Conference Agenda

Session
Integrating Disciplinary Silos in Our Teaching
Time:
Friday, 07/Nov/2025:
10:45am - 12:15pm

Location: Northstar Ballroom A

Session Topics:
AMS

Presentations

Integrating Disciplinary Silos in Our Teaching

Chair(s): Sarah Lahasky (Carleton College)

Discussant(s): Daniel Barolsky (Beloit College)

Presenter(s): Louis Epstein (St. Olaf College), Cullyn Murphy (Beloit College), Tony Perman (Grinnell College), Daniel Barolsky (Beloit College), Sarah Lahasky (Carleton College)

At many higher education institutions, the curricular structuring of music history and music theory teaching tends to present progressions of courses that run parallel to each other. Although we expect students to integrate their learning across sequences, Bob Duke (2005) reminds us that this transfer is not automatic, and we seldom model these ideals. Moreover, one discipline is often framed as supplementary to the other, where theory provides analytical tools for history and compositional discussions, and historical/cultural contexts provide the backdrop for music-theoretical conceits.

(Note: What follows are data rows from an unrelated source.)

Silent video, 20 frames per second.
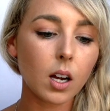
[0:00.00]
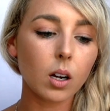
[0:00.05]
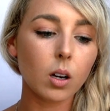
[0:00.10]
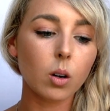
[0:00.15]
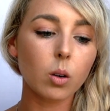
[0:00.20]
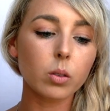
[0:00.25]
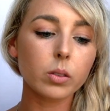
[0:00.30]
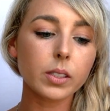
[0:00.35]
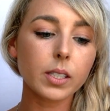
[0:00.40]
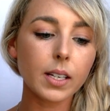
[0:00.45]

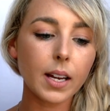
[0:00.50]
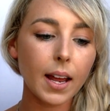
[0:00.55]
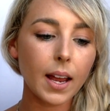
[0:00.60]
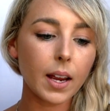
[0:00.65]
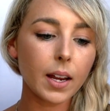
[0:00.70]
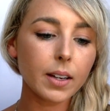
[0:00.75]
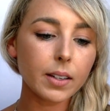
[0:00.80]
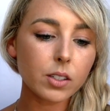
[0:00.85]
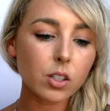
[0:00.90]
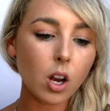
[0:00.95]
So
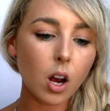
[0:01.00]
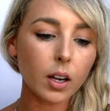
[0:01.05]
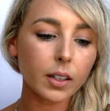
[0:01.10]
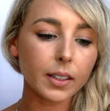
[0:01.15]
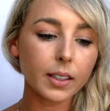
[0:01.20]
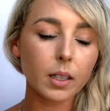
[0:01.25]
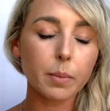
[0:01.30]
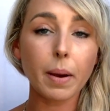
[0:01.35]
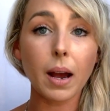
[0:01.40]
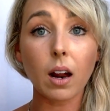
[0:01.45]
today,
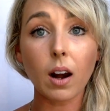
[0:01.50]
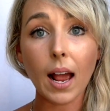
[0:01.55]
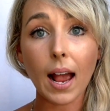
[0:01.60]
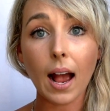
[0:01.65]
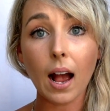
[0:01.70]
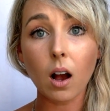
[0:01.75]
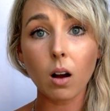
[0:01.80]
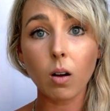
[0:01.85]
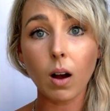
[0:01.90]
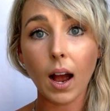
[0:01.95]
talking about
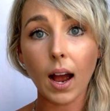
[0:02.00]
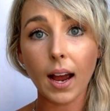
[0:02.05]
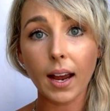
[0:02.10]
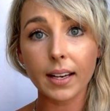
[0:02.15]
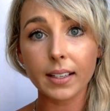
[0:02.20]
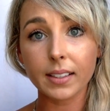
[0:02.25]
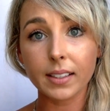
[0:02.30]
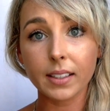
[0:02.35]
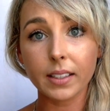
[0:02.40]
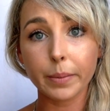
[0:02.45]
how
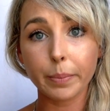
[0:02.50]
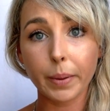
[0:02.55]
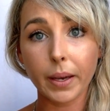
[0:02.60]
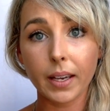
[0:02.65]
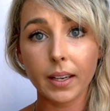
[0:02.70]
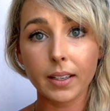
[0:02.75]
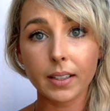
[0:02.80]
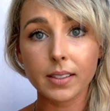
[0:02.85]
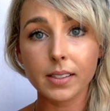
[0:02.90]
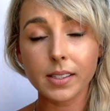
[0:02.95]
I keep
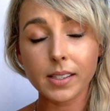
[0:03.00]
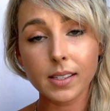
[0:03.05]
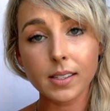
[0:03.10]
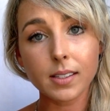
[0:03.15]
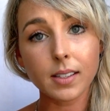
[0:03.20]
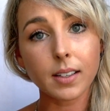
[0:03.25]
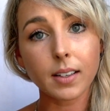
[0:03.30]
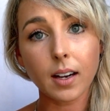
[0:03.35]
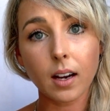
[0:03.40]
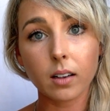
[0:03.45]
a
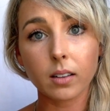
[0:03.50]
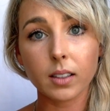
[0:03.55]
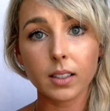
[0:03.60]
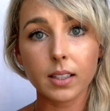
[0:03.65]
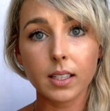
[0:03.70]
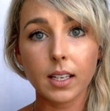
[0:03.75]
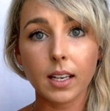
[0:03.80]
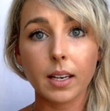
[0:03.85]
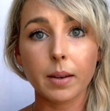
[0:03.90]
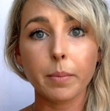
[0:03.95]
consistent color
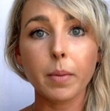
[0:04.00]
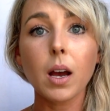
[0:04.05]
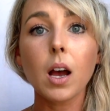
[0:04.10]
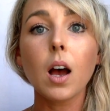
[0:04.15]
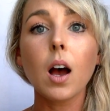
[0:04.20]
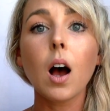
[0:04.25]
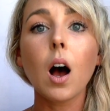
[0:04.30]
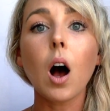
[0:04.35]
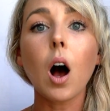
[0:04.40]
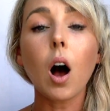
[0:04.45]
theme
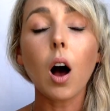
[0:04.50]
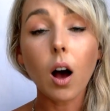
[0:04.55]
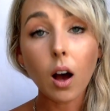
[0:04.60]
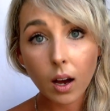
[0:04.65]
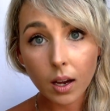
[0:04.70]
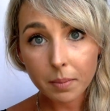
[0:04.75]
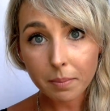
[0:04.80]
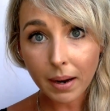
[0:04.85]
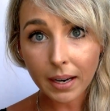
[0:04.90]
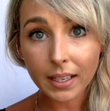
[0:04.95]

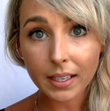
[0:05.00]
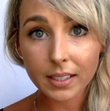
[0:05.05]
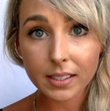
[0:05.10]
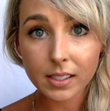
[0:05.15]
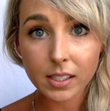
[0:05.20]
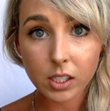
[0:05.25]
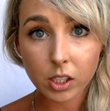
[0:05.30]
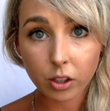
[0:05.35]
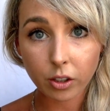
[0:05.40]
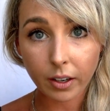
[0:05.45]
on my
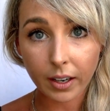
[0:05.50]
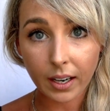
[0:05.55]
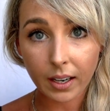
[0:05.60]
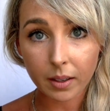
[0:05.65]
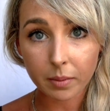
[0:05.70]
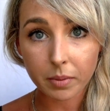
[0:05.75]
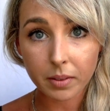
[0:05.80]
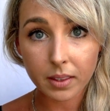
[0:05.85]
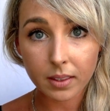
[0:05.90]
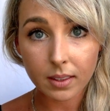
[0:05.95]

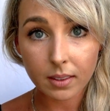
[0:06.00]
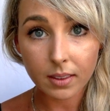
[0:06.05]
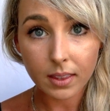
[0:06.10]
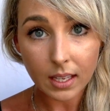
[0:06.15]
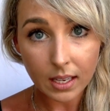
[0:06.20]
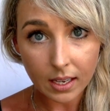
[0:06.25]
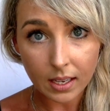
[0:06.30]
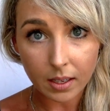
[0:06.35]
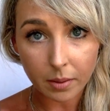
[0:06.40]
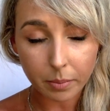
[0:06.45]
Instagram
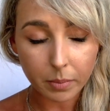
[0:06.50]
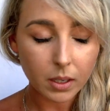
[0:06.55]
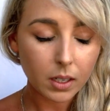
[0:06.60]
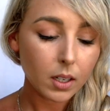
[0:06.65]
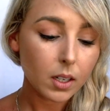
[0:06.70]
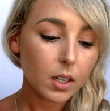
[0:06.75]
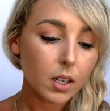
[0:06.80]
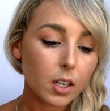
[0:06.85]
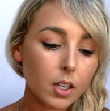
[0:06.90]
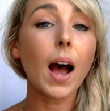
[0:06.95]
theme.
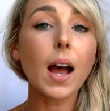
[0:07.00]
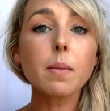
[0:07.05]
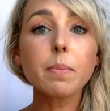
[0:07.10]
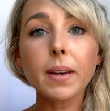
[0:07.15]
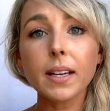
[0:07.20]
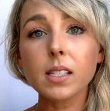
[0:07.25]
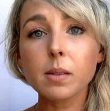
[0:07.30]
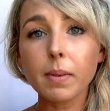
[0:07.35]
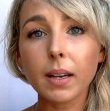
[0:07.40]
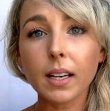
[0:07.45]
I
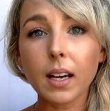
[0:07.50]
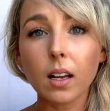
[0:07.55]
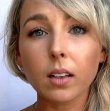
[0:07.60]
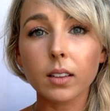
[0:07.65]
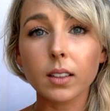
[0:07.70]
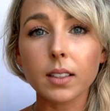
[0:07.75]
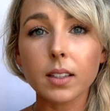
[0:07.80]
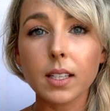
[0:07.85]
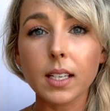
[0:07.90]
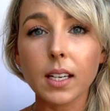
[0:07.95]
base my
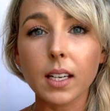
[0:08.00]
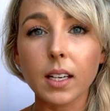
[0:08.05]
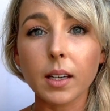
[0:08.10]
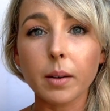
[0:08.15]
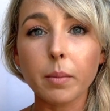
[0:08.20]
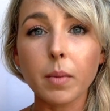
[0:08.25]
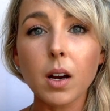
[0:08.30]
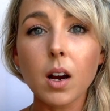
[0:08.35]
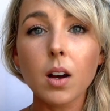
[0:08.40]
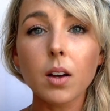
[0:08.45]
color
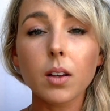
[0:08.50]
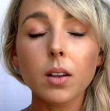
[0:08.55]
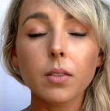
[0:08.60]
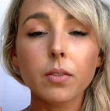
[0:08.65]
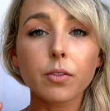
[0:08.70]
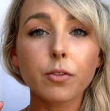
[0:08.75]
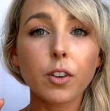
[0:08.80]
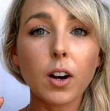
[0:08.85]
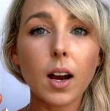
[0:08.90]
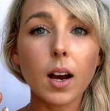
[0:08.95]
theme
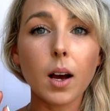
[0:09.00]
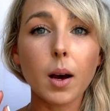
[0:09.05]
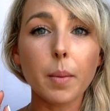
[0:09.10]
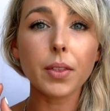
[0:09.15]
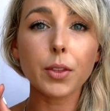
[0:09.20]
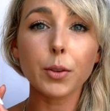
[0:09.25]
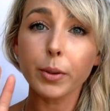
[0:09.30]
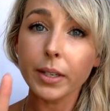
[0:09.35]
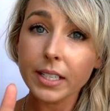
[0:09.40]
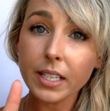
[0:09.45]
from
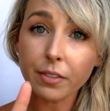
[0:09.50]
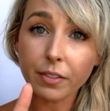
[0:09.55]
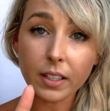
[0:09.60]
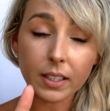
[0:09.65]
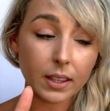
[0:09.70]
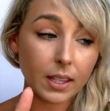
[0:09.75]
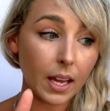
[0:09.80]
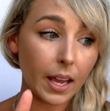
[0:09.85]
3 different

This same disciplinary segregation is reified at professional conferences organized by AMS and SMT, where teaching conversations about theory and history run almost entirely in parallel. Although both organizations have decade-long histories of Study or Interest-groups devoted to pedagogical practices, summer conferences, and online journals, opportunities to bring the two together remain rare.

Consequently, we propose to celebrate this year’s conference with a roundtable serving teachers of both music theory and music history. Our discussions will relate to course designs for integrated introductory classes. The roundtable consists of: Daniel Barolsky, (Beloit College), Louis Epstein (St. Olaf College), Sarah Lahasky (Carleton College), Cullyn Murphy (Beloit College), and Tony Perman (Grinnell College), whose disciplinary backgrounds/training include musicology, ethnomusicology, theory, composition, and recording/editing. Each speaker will present for up to ten minutes on courses that they have developed at their institutions. The shared goals of these courses, in keeping with themes that emerged from the 2024 Pedagogy into Practice conference in Oklahoma City, include the consideration of music theory’s “why.” We examine how different kinds of music theory serve performance, improvisation, cultural studies, history, or composition and consider what counts as theory. More broadly, we explore how our courses seek to dismantle and interrogate conceptual hierarchies that separate music theory from musicology/ethnomusicology and, alternatively, offer integrated alternatives that put these subdisciplines in perpetual conversation. After the 40-minute panel, we invite the audience to engage in an interdisciplinary discussion to share ideas, answer questions, troubleshoot, and plan for future curricular developments.